Oder es bräuchte eine Steckdose, USB oder Firewire, direkt ins Gehirn. Das wäre zu perfekt! Und es hätte den angenehmen Nebeneffekt, dass man dabei wieder schlafen könnte. Egal wohin er sich drehte, am Ende lief alles auf Schlaf hinaus. Er hatte einfach keine Lust mehr, las die Seiten ohne ihren Inhalt wahrzunehmen.
Träume jagten hinter seinem inneren Auge auf und ab. Fantasien von tausendundeinem Universum. Eine Stadt entstand und zerfiel wieder zu Staub. Flugzeuge schossen durch steile Schluchten, kollidierten nur knapp nicht miteinander oder mit den Felswänden.
Er zwang sich zurück zum Thema, las einige Zeilen ehe ihm auffiel, dass er immer noch durch einen imaginären Canyon flog. Die Welt verschwamm vor seinen Augen und er musste sich bemühen, nicht mit dem Kopf auf den Tisch zu fallen. Er griff nach seinem Stift um sich etwas auf seinem Block zu notieren, vergaß aber was es war, noch ehe er ihn aufsetzen konnte.
Mia sah kurz zu ihm auf, sie kannte den Anblick noch gut genug. Auch wenn Flo sich in den letzten Wochen echt gut geschlagen hatte und sie ihm inzwischen sogar zutraute einige Klausuren zu bestehen, im Augenblick sah er echt nicht gut aus.
„Ist alles okay bei dir?“
Er registrierte kaum, dass er angesprochen wurde. Es war offensichtlich, dass er nicht in seine Lektüre vertieft war. Immerhin hatte er seit sicher einer halben Stunde nicht mehr umgeblättert.
„Keine Ahnung. Ich habe den Eindruck, es bringt heute so überhaupt nichts. Ich kann mich einfach nicht konzentrieren.“
„Ja, das habe ich schon bemerkt. Eben hast du mich nach Sachen gefragt, die du mir letzte Woche selbst noch erklärt hast.“
„Ich habe dich etwas gefragt? Sicher, dass das nicht Erik war?“
Mia sah ihn herablassend an und Erik hob nur verwundert den Blick. Er hatte seinen Namen gehört, ansonsten aber von seiner Umwelt wenig wahrgenommen.

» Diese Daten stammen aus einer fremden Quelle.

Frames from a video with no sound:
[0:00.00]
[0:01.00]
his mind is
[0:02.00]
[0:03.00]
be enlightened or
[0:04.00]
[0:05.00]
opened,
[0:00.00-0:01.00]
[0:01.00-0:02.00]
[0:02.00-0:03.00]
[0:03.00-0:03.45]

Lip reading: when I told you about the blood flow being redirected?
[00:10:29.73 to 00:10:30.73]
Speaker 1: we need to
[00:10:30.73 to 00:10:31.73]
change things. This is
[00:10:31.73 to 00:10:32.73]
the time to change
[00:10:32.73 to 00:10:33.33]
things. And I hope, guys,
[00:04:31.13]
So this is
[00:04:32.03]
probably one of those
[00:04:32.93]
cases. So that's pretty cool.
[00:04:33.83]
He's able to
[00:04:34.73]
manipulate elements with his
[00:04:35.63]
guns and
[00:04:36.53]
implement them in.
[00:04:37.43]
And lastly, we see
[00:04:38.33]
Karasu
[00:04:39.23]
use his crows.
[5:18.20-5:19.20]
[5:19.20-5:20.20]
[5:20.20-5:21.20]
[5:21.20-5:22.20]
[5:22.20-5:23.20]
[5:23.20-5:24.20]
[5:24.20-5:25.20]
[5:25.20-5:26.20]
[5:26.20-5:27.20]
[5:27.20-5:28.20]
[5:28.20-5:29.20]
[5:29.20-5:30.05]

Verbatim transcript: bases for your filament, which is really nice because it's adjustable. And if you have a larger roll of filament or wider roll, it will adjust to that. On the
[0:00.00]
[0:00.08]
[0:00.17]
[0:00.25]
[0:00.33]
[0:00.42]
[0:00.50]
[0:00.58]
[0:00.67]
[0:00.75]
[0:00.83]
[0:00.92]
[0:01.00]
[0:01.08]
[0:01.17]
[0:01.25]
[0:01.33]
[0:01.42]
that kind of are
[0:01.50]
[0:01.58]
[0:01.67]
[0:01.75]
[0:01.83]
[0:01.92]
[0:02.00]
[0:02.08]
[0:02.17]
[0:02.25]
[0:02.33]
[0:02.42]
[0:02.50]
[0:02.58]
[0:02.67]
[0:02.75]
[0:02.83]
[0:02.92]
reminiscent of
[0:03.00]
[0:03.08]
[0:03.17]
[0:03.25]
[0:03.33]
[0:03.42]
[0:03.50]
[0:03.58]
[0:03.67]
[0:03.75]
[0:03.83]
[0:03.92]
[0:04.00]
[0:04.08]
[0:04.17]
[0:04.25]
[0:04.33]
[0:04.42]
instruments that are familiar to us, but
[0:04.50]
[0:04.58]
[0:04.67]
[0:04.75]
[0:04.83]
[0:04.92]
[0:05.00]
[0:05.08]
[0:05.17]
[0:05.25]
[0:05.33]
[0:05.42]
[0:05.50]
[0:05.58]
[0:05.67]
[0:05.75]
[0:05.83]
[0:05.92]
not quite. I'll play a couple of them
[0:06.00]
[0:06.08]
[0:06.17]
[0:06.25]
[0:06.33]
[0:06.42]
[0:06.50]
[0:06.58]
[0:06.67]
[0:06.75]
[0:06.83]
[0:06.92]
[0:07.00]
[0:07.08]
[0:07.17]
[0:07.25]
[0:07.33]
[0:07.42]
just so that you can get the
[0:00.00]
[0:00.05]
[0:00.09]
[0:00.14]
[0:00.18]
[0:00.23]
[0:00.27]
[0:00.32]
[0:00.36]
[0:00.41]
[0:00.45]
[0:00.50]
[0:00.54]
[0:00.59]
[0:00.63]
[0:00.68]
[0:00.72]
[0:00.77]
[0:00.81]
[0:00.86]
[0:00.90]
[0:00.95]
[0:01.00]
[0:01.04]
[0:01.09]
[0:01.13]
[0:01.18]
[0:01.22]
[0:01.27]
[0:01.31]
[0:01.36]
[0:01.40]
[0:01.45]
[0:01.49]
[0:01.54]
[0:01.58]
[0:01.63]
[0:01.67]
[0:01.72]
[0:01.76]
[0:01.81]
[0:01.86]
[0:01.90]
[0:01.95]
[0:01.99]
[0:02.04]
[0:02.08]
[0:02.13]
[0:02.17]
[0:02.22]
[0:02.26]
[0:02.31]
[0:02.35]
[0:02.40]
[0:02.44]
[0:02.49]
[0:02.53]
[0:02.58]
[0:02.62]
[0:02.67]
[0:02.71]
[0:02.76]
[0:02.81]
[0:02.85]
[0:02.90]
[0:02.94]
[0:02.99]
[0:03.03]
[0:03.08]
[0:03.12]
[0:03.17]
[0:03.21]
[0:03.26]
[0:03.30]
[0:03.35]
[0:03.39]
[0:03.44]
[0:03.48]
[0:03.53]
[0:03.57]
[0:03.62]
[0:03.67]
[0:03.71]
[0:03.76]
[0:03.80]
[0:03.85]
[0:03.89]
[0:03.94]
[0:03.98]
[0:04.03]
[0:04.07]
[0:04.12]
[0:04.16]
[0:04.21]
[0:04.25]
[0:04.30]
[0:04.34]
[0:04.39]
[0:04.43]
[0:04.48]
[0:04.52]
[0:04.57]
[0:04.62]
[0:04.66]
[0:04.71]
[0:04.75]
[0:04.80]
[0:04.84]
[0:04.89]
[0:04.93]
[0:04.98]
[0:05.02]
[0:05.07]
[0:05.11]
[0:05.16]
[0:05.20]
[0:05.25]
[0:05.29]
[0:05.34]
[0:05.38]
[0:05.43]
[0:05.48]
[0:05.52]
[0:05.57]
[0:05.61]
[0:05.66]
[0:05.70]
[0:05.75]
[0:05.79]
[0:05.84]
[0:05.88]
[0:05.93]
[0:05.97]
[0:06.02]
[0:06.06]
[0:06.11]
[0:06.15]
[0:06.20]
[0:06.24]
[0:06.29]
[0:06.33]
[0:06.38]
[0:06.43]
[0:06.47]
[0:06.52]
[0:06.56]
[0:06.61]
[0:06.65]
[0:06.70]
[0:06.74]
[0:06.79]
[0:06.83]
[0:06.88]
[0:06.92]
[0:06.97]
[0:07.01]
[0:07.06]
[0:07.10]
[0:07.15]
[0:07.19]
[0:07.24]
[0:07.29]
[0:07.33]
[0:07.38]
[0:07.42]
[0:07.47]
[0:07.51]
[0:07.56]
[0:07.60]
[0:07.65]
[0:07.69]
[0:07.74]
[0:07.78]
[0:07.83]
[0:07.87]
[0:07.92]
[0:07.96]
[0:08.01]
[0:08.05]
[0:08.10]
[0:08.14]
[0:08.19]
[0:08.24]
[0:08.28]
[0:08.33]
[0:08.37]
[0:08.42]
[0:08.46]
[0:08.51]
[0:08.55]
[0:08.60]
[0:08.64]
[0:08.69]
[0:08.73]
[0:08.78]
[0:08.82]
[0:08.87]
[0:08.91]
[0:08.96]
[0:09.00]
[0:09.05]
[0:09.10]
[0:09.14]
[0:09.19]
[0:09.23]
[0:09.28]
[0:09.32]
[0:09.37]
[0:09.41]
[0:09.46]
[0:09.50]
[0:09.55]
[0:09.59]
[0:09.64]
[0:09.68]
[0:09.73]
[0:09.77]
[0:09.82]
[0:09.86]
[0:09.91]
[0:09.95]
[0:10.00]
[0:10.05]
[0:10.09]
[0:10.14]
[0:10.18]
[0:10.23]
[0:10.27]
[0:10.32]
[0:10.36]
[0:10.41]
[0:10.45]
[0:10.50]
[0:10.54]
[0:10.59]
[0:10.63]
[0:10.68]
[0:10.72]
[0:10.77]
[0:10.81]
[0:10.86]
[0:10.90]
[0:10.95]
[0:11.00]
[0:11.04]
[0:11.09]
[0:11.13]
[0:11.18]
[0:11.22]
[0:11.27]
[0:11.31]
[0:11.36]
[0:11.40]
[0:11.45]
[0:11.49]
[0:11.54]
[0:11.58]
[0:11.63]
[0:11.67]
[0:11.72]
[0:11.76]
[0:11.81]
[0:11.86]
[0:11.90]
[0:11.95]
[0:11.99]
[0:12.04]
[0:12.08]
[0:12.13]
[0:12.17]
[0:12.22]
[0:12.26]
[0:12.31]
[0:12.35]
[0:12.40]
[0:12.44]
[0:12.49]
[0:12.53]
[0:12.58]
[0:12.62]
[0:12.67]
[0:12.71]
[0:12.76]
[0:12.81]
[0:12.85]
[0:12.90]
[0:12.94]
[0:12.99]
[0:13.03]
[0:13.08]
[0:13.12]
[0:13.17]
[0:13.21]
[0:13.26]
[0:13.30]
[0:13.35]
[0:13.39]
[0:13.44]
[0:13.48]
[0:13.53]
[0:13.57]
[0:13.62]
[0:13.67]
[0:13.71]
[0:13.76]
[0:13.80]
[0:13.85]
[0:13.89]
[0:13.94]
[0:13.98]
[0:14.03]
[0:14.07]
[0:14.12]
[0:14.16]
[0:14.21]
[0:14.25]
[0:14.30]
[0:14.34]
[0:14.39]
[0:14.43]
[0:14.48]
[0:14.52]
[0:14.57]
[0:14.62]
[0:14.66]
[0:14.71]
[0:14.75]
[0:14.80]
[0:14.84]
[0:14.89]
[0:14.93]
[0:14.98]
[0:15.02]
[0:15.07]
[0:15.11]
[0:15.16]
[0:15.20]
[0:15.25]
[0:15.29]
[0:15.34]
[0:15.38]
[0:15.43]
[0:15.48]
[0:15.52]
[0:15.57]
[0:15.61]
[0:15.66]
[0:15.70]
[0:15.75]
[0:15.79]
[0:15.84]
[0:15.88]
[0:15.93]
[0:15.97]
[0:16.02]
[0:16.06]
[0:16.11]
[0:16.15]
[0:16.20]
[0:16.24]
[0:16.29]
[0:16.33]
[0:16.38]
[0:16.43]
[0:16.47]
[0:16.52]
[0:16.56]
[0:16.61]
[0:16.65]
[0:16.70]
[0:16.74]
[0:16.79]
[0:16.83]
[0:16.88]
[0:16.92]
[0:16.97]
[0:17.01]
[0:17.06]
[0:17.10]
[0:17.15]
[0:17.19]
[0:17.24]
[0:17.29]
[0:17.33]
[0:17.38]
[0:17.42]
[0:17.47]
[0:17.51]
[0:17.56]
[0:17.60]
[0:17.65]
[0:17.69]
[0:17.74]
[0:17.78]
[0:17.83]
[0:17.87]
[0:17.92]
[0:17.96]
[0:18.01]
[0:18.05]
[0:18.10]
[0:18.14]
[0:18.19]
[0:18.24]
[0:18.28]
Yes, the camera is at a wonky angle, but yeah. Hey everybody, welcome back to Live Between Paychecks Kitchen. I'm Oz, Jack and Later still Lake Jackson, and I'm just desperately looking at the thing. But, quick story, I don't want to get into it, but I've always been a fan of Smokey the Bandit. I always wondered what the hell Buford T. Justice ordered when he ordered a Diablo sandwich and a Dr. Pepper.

„Geh nach Hause, leg dich ins Bett. Es nützt nichts, wenn du hier am Tisch einschläfst.“
„Ich bin nicht müde, ich kann mich nur nicht konzentrieren.“
„Leg dich einfach ins Bett.“
Der Tonfall in ihrer Stimme machte deutlich, dass sie das nicht als einen Vorschlag sah. Flo wusste genau, sobald er seine Sachen zusammen geräumt hatte und vor der Bibliothek stand, wäre er wieder hellwach. Wenn er jetzt nach Hause ging und sich an den PC setzte, könnte er da immer noch lernen. Er würde es zwar wahrscheinlich nicht tun aber er konnte es immerhin. Oder er legte sich einfach in den Park und schlief da oder las ein Buch. Soweit war es also schon mit ihm, ein Buch lesen. Vielleicht hatte Mia recht, er sollte schlafen.
Fünf Minuten später hatte er seinen Rücksack geschultert und stand an der frischen Luft. Er hatte recht behalten. Von seiner Müdigkeit war nicht viel verblieben, stattdessen hatte er Hunger. Er holte sich auf dem Heimweg ein belegtes Brötchen beim Bäcker und legte sich damit aufs Bett. Lernen konnte gerne bis nach dem Essen warten aber am Ende kam es wieder anders.
Das Essen durfte bis nach dem Schlaf warten denn kaum lag er, war er auch schon weg. Diesmal waren die Träume weniger lebendig, dafür aber hinter geschlossenen Augen. Neunzehn Stunden bis zur nächsten Vorlesung. Dafür brauchte er nicht einmal seinen Wecker, hoffte er.